Pa. Judge Dismisses School Finance Case; Districts File Appeal
Despite its recent dismissal by a state judge, a long-standing lawsuit over Pennsylvania's school funding system isn't finished yet, the district plaintiffs in the case say.
The 218 school districts blame the state aid formula for per-pupil funding disparities of up to $10,000, and they contend that the system violates the state constitution's guarantee of a "thorough and efficient" education.
"We will continue to fight for equal educational opportunities for all of the children in Pennsylvania," said Allan Schoonover, the president of the Pennsylvania Association of Rural and Small Schools, which filed the lawsuit in 1990 and has appealed last month's dismissal. "We have pledged to see this to the end."
Pennsylvania Secretary of Education Eugene W. Hickok countered in an interview that the court's decision reflects the state's efforts to steer dollars to poor districts to improve equity.
"The state does a good job of trying to make up the difference in that respect," Mr. Hickok said. State aid ranges from $400 per pupil in affluent districts to $4,000 in low-wealth areas, he added.
Last month, Commonwealth Court Judge Dan Pellegrini ruled that the districts' complaints should be settled in the legislature, not the courts. And, although they disagree with that finding, officials of the districts' association say they will pursue a legislative solution as well as a court appeal.

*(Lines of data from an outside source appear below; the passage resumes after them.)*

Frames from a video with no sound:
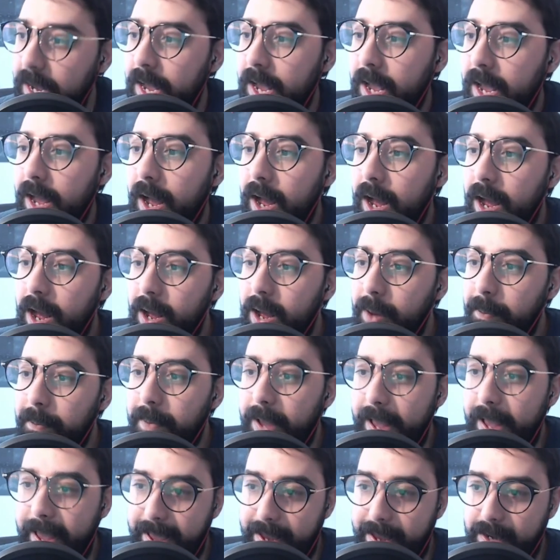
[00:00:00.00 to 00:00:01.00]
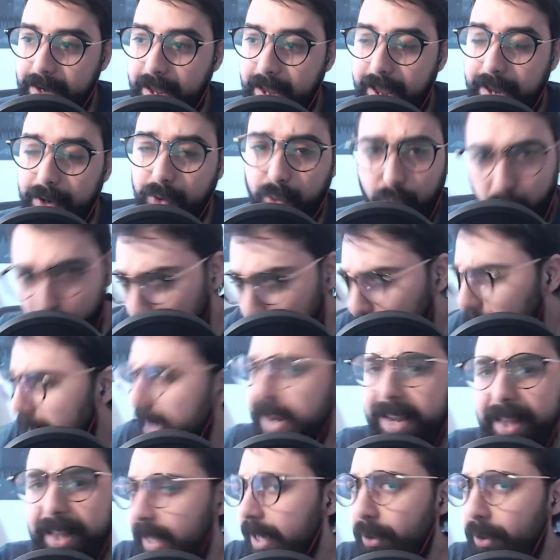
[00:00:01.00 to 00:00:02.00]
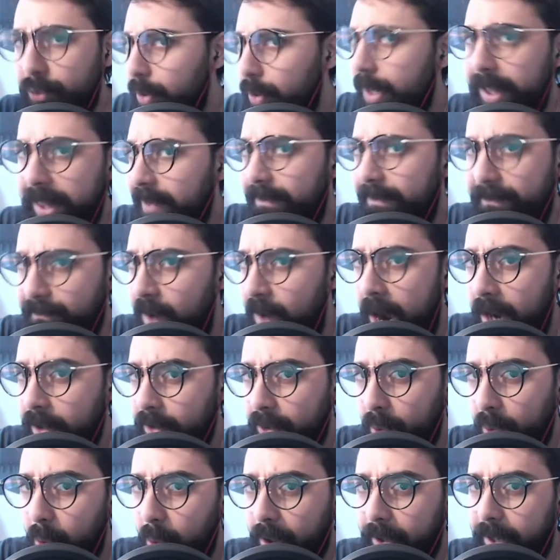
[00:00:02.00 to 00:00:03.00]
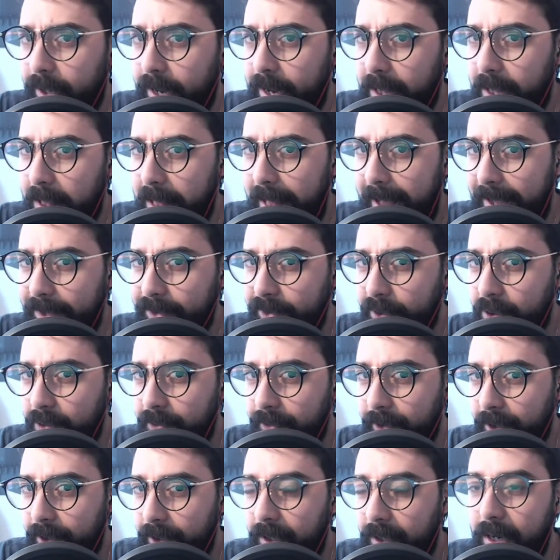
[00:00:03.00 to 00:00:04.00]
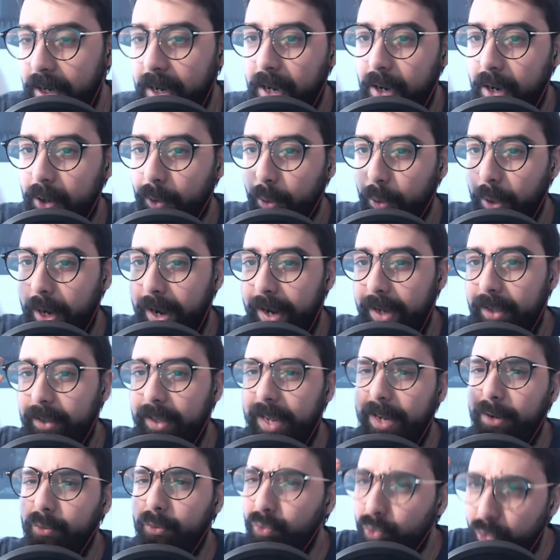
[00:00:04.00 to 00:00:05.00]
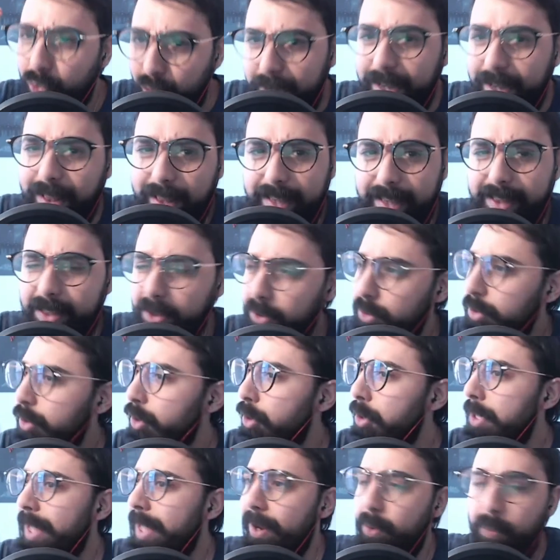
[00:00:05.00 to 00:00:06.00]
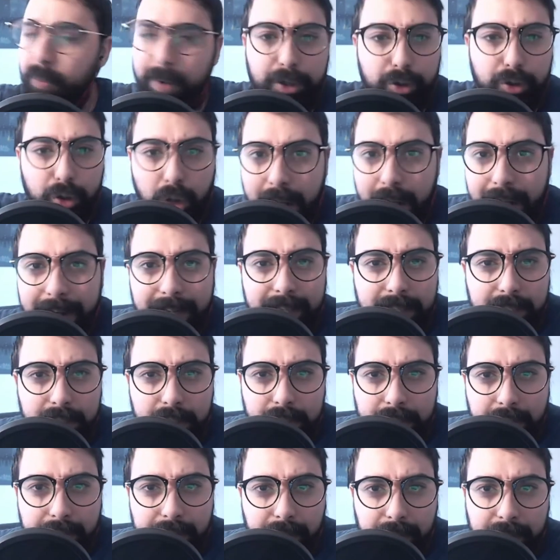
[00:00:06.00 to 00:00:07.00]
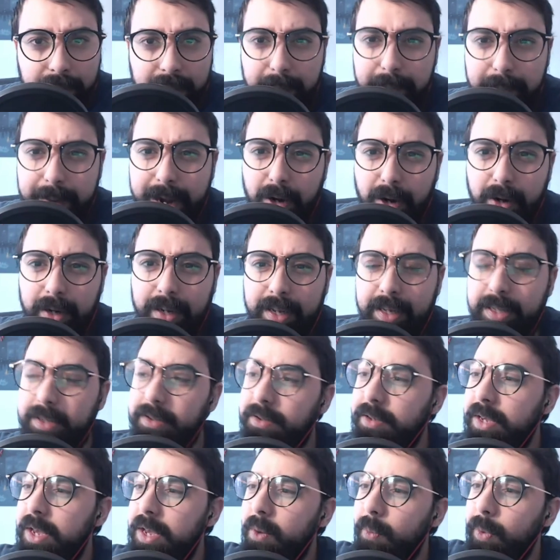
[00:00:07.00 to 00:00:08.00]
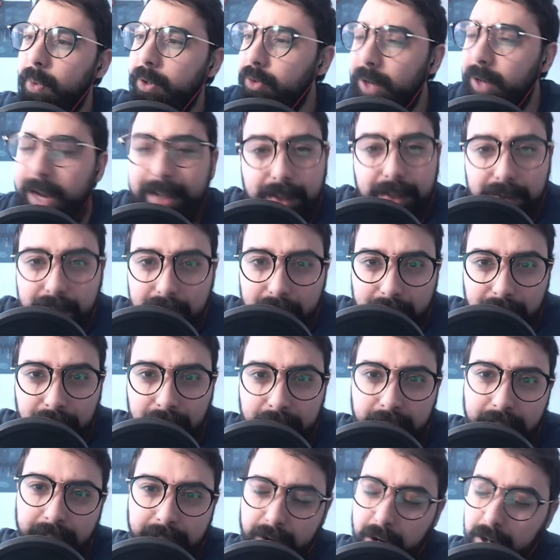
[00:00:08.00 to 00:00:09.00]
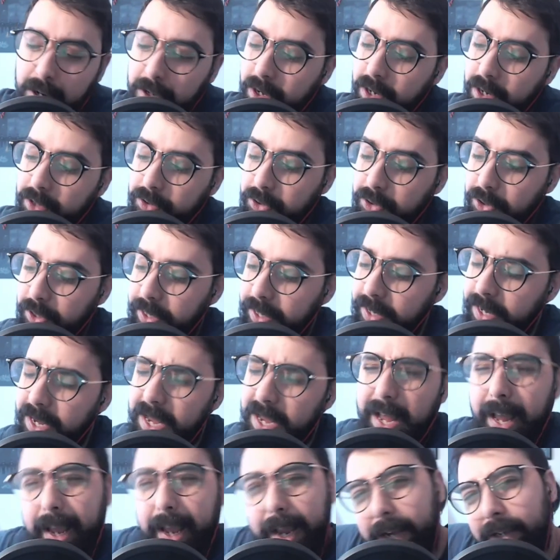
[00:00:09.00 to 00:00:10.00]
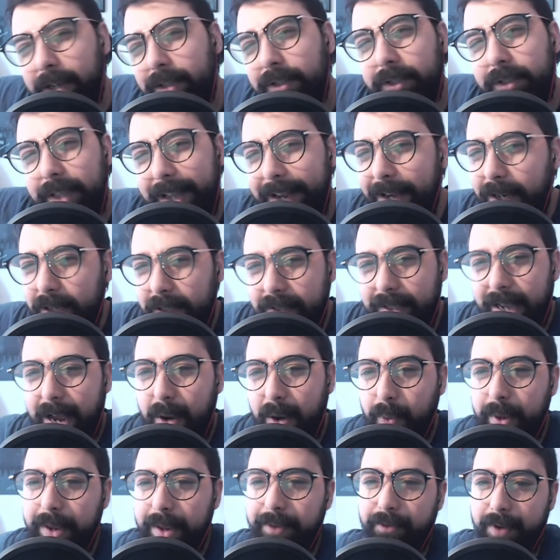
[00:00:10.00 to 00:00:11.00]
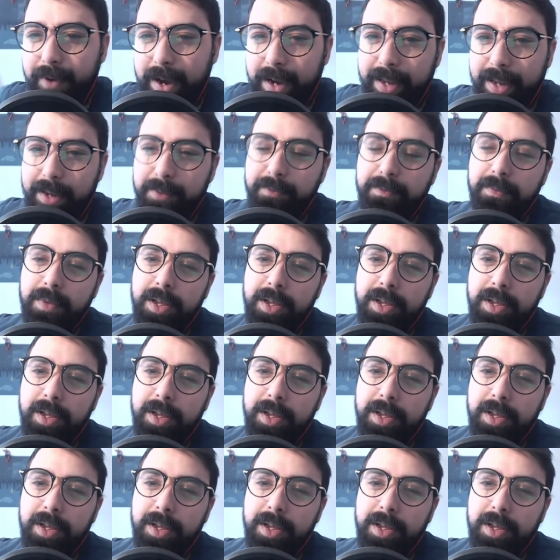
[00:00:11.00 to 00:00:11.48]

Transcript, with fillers: um, and and really really fuck the working class over right? Like really, they're they're like, we tried this stuff on the Americans, we tried this stuff in, in our country. Here's here's how we fucking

The group, known as parss, will offer lawmakers a plan this fall that would raise the state's share of education spending from the current 34 percent to around 80 percent statewide, said Joseph F. Bard, its executive director. The plan does not specify how the revenue would be raised.
Judge Pellegrini handed down the much anticipated ruling July 9.
While no date has been set for an appeal before the full seven-judge Commonwealth Court, the plaintiffs are not optimistic about their chances.
In March, the same court ruled against a finance case brought by the Philadelphia schools, saying that the court lacked jurisdiction over school funding policy. An appeal of the Philadelphia case is pending before the state supreme court. ("An Annual Rite in Philadelphia: Hornbeck Duels State Over Budget," March 18, 1998.)
"We assume the outcome [of the appeal] will be the same," Mr. Bard said. He believes his group's case will stand a better chance on appeal to the state's highest court. The group already has asked the state supreme court to take its case--Pennsylvania Association of Rural and Small Schools v. Ridge--immediately, as well as, in effect, to consolidate its ruling in the Philadelphia appeal with the PARSS case.
Judge Pellegrini's decision was stinging on more than one count.
In a 230-page opinion, he ruled that the plaintiff districts had failed to prove that students in some districts were not receiving an adequate education.
"Not one of the PARSS witnesses testified that any of the children in their districts were receiving an inadequate education," he wrote.
Mr. Bard took issue with that conclusion.
"He's setting a very low standard, saying that a teacher in a room with lights on equates to an adequate education," Mr. Bard said. "Setting that as a baseline, we obviously don't agree."
The decision also contrasts with recent rulings in Ohio and New Jersey, which found state funding formulas there to be inadequate and prompted a flurry of legislative efforts to try to remedy school finance ills. ( "Ohio Voters Reject Sales-Tax Hike for Schools," May 13, 1998.)
"It doesn't fit the trend we've seen," said Mary Fulton, a policy analyst with the Denver-based Education Commission of the States. "We've seen an increase in the courts' willingness to take on school spending and ambiguous language in constitutions."
Mr. Bard was more severe. "It makes me sick to my stomach, but I recognize the vagaries of justice in this country."
It's unclear what, if any, impact the ruling will have on lawmakers.
"If the court system is not going to deal with this, there's no great incentive to go and change everything," Ms. Fulton said.
Shortly after the decision, Secretary Hickok sounded none too sympathetic to the plaintiffs.
"Their job all along should have been to convince the legislature, and not suing us," he said. "But any plan will meet resistance unless the change can make a significant difference. That's the challenge."